*** Opening of Information supplied ***

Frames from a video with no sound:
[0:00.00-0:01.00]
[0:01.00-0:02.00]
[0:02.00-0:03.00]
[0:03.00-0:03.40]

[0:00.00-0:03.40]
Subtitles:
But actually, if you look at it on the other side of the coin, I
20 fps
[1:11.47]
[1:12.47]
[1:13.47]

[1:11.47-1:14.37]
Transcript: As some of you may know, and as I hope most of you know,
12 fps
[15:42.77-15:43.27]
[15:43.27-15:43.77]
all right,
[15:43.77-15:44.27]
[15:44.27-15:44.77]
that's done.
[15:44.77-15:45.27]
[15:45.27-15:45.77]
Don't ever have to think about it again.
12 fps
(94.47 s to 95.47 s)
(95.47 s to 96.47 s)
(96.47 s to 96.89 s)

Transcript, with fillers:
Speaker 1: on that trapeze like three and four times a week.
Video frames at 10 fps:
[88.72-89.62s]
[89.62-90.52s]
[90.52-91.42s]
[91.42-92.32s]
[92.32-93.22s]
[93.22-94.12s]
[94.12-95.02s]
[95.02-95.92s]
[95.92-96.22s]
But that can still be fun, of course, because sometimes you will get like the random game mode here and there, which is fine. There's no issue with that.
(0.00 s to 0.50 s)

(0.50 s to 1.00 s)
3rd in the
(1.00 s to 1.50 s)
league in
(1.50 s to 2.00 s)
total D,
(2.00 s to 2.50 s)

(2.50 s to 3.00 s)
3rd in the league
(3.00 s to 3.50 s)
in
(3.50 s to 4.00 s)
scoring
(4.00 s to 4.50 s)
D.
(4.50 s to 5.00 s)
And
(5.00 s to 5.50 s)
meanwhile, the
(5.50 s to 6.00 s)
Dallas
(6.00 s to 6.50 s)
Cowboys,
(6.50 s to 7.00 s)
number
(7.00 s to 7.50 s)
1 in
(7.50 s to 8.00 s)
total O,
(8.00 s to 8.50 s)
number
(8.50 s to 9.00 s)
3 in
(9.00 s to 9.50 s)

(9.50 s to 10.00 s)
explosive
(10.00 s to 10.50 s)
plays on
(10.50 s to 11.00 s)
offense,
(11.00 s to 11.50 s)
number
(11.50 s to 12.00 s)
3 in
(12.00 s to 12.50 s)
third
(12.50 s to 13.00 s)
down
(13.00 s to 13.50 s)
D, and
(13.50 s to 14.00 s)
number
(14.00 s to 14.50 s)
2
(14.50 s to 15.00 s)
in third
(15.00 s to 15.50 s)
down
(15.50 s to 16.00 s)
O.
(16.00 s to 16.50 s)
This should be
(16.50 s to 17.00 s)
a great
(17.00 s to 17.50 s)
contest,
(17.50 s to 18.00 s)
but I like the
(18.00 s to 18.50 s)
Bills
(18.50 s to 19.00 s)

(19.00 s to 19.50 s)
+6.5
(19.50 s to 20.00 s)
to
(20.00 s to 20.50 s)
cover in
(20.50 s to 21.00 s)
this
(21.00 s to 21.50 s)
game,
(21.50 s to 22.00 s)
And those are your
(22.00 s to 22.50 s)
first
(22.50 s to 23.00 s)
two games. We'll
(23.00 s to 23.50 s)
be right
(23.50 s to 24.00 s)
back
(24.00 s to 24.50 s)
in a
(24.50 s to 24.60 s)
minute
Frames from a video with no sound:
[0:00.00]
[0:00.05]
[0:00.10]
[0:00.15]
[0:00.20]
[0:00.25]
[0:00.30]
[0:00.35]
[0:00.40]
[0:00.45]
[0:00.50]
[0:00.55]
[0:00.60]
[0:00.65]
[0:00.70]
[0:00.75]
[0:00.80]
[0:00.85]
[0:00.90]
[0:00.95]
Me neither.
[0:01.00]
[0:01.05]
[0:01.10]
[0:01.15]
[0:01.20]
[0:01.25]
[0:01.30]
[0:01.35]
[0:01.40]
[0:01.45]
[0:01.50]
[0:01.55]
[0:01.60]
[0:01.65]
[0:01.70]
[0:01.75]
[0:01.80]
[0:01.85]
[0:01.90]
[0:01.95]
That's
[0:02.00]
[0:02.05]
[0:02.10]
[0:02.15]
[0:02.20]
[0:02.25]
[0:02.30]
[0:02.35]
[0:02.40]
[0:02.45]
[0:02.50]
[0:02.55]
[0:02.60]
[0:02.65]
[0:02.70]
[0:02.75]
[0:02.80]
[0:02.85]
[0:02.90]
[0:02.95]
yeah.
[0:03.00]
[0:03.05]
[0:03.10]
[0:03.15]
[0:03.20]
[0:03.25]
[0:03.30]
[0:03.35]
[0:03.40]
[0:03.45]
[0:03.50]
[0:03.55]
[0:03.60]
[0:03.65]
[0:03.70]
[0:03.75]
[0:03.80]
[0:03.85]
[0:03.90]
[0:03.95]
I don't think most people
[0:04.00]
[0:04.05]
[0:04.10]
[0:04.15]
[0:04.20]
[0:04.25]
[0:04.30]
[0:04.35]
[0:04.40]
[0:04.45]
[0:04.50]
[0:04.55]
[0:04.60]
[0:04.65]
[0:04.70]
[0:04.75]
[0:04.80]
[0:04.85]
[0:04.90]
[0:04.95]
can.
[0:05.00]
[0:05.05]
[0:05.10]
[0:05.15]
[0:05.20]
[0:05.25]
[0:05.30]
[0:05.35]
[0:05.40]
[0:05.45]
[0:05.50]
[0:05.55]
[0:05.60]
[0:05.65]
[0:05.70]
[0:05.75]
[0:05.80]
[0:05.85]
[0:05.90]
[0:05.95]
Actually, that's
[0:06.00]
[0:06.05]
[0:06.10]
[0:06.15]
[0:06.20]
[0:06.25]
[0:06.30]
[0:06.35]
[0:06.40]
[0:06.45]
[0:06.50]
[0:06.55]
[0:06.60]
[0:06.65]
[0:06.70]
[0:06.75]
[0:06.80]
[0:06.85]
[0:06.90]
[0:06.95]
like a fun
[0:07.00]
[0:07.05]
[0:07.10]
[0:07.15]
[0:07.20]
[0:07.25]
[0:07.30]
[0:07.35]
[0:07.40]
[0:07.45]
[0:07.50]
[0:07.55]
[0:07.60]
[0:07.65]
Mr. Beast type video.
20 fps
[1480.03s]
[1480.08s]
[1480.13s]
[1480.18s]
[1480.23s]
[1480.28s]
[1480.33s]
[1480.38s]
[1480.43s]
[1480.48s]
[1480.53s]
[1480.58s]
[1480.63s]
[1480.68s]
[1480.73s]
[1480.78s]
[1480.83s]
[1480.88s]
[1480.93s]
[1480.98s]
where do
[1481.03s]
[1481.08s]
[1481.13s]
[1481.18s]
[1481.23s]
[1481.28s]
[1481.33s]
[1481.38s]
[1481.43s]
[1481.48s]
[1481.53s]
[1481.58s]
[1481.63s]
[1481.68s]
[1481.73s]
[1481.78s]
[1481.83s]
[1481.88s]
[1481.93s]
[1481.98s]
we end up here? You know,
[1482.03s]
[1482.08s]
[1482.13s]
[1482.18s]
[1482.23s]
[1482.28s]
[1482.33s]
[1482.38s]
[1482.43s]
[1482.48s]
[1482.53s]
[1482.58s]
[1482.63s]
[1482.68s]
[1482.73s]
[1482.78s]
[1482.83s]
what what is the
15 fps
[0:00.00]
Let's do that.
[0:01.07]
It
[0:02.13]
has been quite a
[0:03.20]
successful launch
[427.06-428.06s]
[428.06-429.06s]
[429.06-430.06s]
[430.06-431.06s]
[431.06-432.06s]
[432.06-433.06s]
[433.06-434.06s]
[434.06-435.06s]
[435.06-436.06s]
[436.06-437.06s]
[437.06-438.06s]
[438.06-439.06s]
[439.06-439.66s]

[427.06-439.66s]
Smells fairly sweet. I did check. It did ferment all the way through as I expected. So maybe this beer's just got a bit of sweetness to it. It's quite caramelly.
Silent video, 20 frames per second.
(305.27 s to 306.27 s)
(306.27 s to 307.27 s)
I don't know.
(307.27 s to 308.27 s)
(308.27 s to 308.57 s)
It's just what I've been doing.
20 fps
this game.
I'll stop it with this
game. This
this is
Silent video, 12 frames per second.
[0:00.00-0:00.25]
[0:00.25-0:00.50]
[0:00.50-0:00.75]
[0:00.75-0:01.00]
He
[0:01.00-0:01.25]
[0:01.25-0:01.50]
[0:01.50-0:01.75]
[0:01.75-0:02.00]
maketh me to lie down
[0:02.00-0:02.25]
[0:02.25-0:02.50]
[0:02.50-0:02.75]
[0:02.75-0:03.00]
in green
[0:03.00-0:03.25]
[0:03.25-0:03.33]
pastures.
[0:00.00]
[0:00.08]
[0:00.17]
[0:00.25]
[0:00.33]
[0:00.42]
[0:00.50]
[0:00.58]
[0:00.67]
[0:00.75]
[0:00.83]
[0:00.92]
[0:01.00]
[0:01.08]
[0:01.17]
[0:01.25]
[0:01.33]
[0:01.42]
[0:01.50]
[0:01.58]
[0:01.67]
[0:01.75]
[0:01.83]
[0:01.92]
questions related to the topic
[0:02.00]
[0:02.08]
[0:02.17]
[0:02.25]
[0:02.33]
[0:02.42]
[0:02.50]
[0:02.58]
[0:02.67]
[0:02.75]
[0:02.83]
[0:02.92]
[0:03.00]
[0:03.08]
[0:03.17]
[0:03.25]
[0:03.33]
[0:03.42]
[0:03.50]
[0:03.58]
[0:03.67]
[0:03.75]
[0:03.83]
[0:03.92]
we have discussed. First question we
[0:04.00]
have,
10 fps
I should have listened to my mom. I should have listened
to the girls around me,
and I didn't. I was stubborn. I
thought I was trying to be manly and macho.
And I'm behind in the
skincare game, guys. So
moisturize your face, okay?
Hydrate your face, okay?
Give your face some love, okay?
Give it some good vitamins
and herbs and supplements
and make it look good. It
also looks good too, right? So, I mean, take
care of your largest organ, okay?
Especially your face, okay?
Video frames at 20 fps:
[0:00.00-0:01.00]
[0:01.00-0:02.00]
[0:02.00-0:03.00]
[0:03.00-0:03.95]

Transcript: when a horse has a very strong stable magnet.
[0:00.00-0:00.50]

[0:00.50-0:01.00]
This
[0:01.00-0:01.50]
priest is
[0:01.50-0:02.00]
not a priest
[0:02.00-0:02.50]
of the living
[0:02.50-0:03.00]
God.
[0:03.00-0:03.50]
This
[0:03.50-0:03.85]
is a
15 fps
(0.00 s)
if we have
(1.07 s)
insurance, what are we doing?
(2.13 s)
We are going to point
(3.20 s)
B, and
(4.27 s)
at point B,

*** Close of Information supplied ***

Your instructions
For the material above, count the lines where the string "Silent" appears and reply with the count only.

Answer to the problem
2